It shouldn't be a surprise that Nixon had more endorsements than McGovern, or that Ford had more than Carter. It certainly is no surprise that Reagan (2x) and Bush 41 (in 88) were more heavily endorsed than their ridiculous opponents. That doesn't mean that the papers liked doing it.
I can understand the Dole over Clinton endorsements in a way, even though Dole was never electable on a national stage. It was simply his turn to run. His character was certainly far superior to Clinton's.
Bush 43 over Gore is not a surprise, and Bush/Kerry was virtually even, even though Kerry was one of the most pompous jackasses ever to run for the office.
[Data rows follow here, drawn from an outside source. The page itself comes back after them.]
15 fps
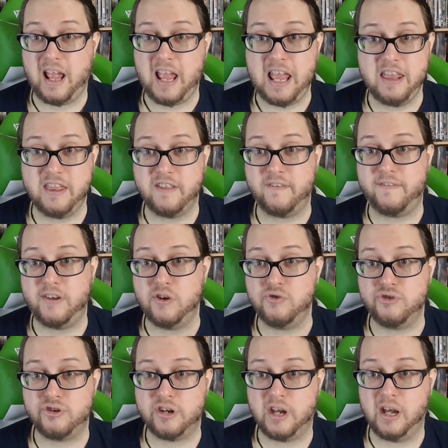In the
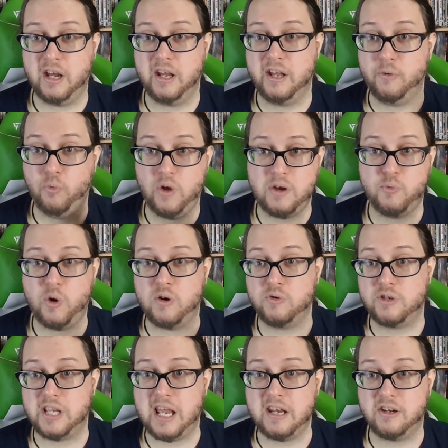future, when
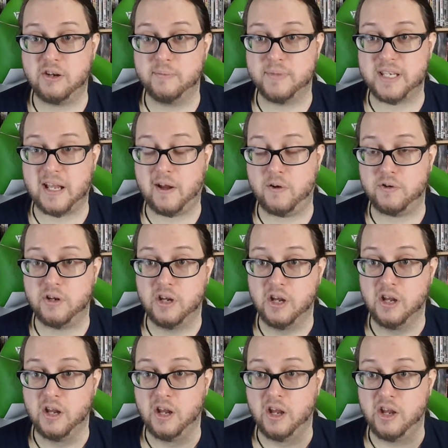World 10 comes out,
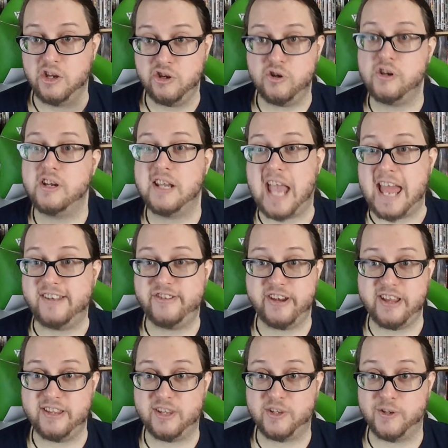you can get
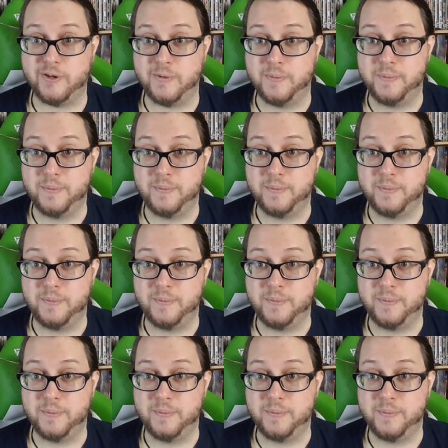Jintsu.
But in 2008, on what basis did Obama earn anyone's endorsement? He'd never even run a lemonade stand. There was never any reason for anyone to endorse that guy.
Anyway, if you look at the county-by-county red/blue breakdowns over the past several Presidential elections, the vast majority of the country (as far as land area goes) is conservative, at least more conservative than liberal. It shouldn't be a surprise that more newspapers endorse GOP candidates, especially outside of the largest cities which usually vote heavily on the Democrat side.
Wow, I can't believe the Sarasota-Herald Tribune endorsed Gore in 2000. Sarasota is a heavily Republican city.
That's an interesting article.
btw, in 2000, Al Gore lost his own home state of Tennessee. As VP, he had already been displaying many of the character flaws that undoubtedly cost him the election that year. Seems like the people who knew him best, liked him least. How does a major party Presidential candidate lose his own state?? That should tell you something.
It's also interesting to me that Clinton got more endorsements than Bush 41 in 1992 (understandably, I think), and yet got fewer endorsements than Dole in 1996, after he'd been in office for four years? Character and scandals.